Assignment question
HEre is a possible assignment question related to IAS 33 - Earnings per Share:
Company XYZ has the following capital structure as at 31 December 2019:
- 10 million ordinary shares of $1 each, issued and fully paid up
- 5 million convertible preference shares of $5 each, which can be converted into ordinary shares at a ratio of 1:2
- 2 million convertible bonds of $100 each, which can be converted into ordinary shares at a ratio of 1:5
- Net profit for the year ended 31 December 2019 is $20 million
- Non-controlling interest is 25%
- Effective tax rate is 30%
Required:
- Calculate the basic and diluted earnings per share (EPS) for Company XYZ for the year ended 31 December 2019.
- Discuss the potential impact of the convertible preference shares and bonds on the EPS calculation, and how to adjust for potential dilution.
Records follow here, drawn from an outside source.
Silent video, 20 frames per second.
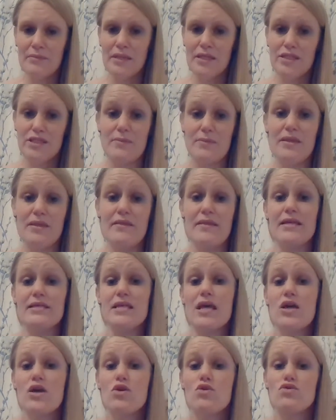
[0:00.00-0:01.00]
something
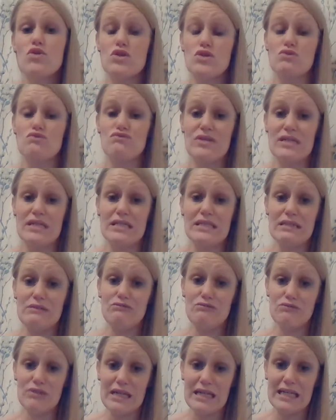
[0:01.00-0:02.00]
that's really,
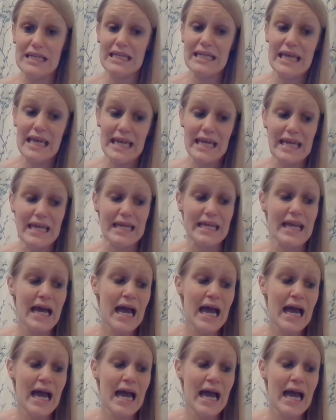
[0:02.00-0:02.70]
really key,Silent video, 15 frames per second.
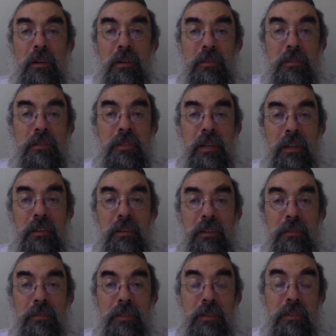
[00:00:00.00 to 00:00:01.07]
If your
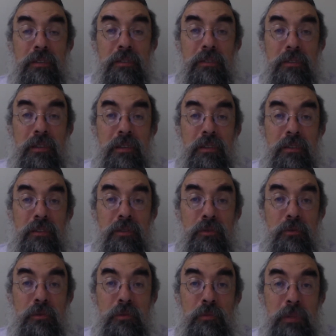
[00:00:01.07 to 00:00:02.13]
approach is your
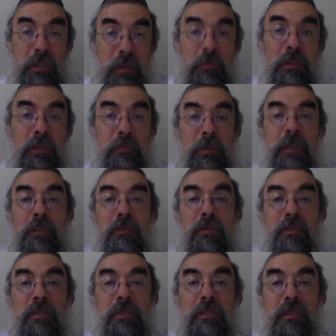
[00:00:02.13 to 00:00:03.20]
own
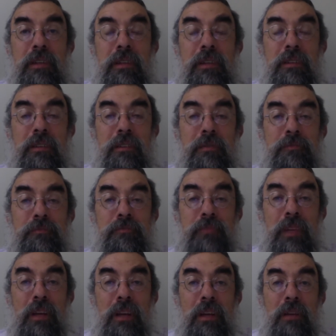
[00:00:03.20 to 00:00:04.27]
understanding of things,
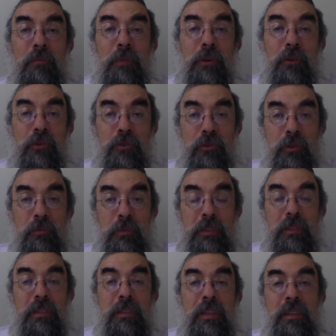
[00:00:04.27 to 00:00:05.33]
then you will be limited
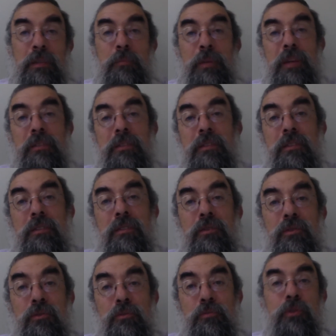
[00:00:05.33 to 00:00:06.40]
by your own understanding,
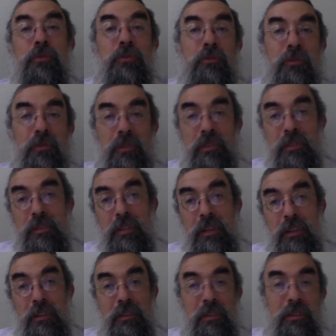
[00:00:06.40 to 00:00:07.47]
because
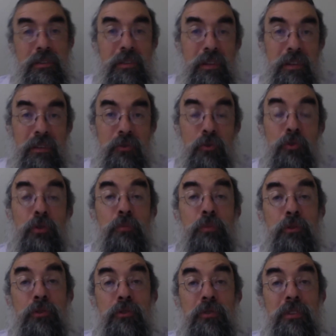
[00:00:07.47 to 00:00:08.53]
you are missing that
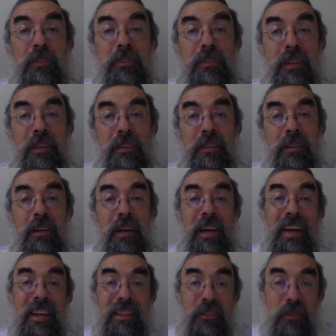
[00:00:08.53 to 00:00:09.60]
capacity to put your own
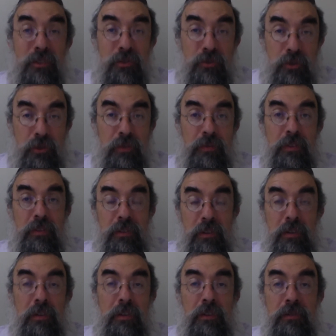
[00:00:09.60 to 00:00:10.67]
understanding to the side,
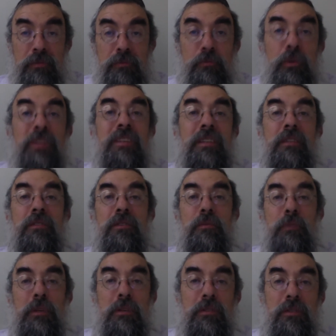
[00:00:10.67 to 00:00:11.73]
or to put your
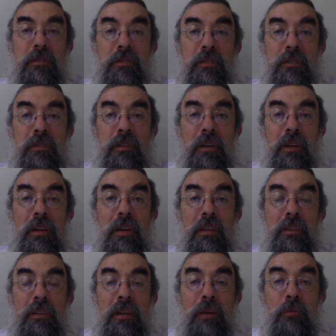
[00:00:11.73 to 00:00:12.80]
understanding to the
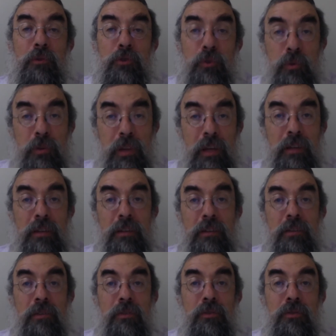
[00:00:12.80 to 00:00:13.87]
service of
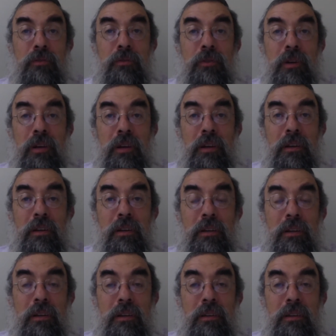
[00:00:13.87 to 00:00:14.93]
what needs to be understood,
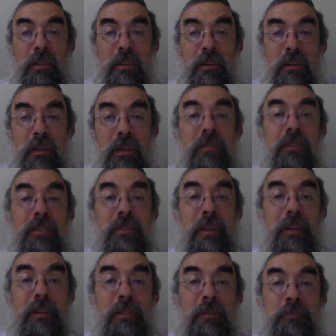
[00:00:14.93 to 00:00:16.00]
not what you would
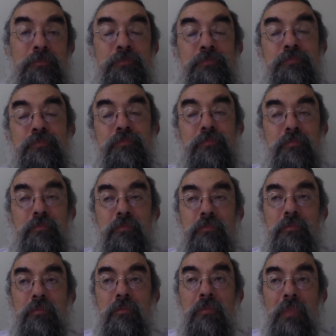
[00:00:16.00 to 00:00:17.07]
like to
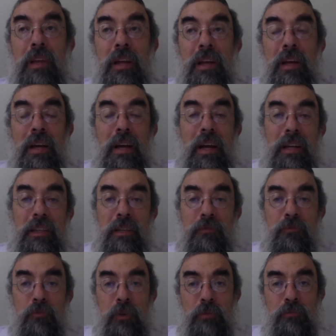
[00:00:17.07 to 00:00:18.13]

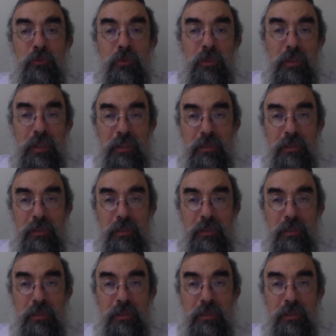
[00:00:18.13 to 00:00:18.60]
understand.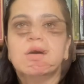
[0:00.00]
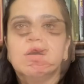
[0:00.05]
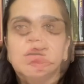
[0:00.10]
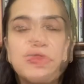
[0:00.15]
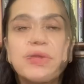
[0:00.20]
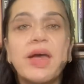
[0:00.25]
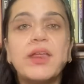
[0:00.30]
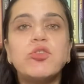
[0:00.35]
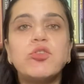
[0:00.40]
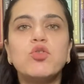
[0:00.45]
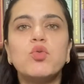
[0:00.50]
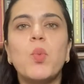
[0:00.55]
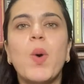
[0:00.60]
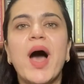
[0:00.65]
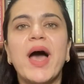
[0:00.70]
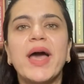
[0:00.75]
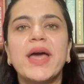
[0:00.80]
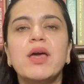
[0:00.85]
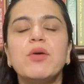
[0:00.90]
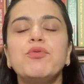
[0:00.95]
That's
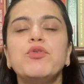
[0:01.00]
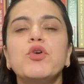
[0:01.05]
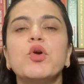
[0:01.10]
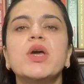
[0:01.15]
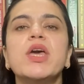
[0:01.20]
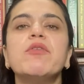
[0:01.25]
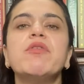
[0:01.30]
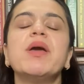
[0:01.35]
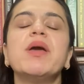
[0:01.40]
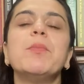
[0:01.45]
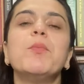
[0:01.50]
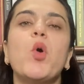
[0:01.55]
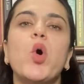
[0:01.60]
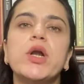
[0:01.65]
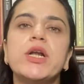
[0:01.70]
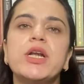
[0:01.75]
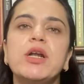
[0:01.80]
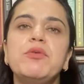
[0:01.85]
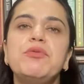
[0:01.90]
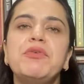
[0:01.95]
why if you're giving
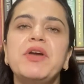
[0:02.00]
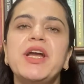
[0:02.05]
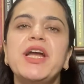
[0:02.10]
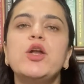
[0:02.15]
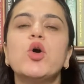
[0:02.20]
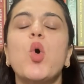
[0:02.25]
bottle feed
- Explain the importance of EPS as a performance metric for investors and analysts, and the potential consequences of misreporting or manipulating EPS data.
- Analyze the limitations of EPS as a performance metric, and identify other financial ratios and indicators that can complement or supplement EPS in evaluating a company's performance.
- Evaluate the implications of the non-controlling interest on the EPS calculation, and discuss the challenges and opportunities of reporting EPS in a group of companies.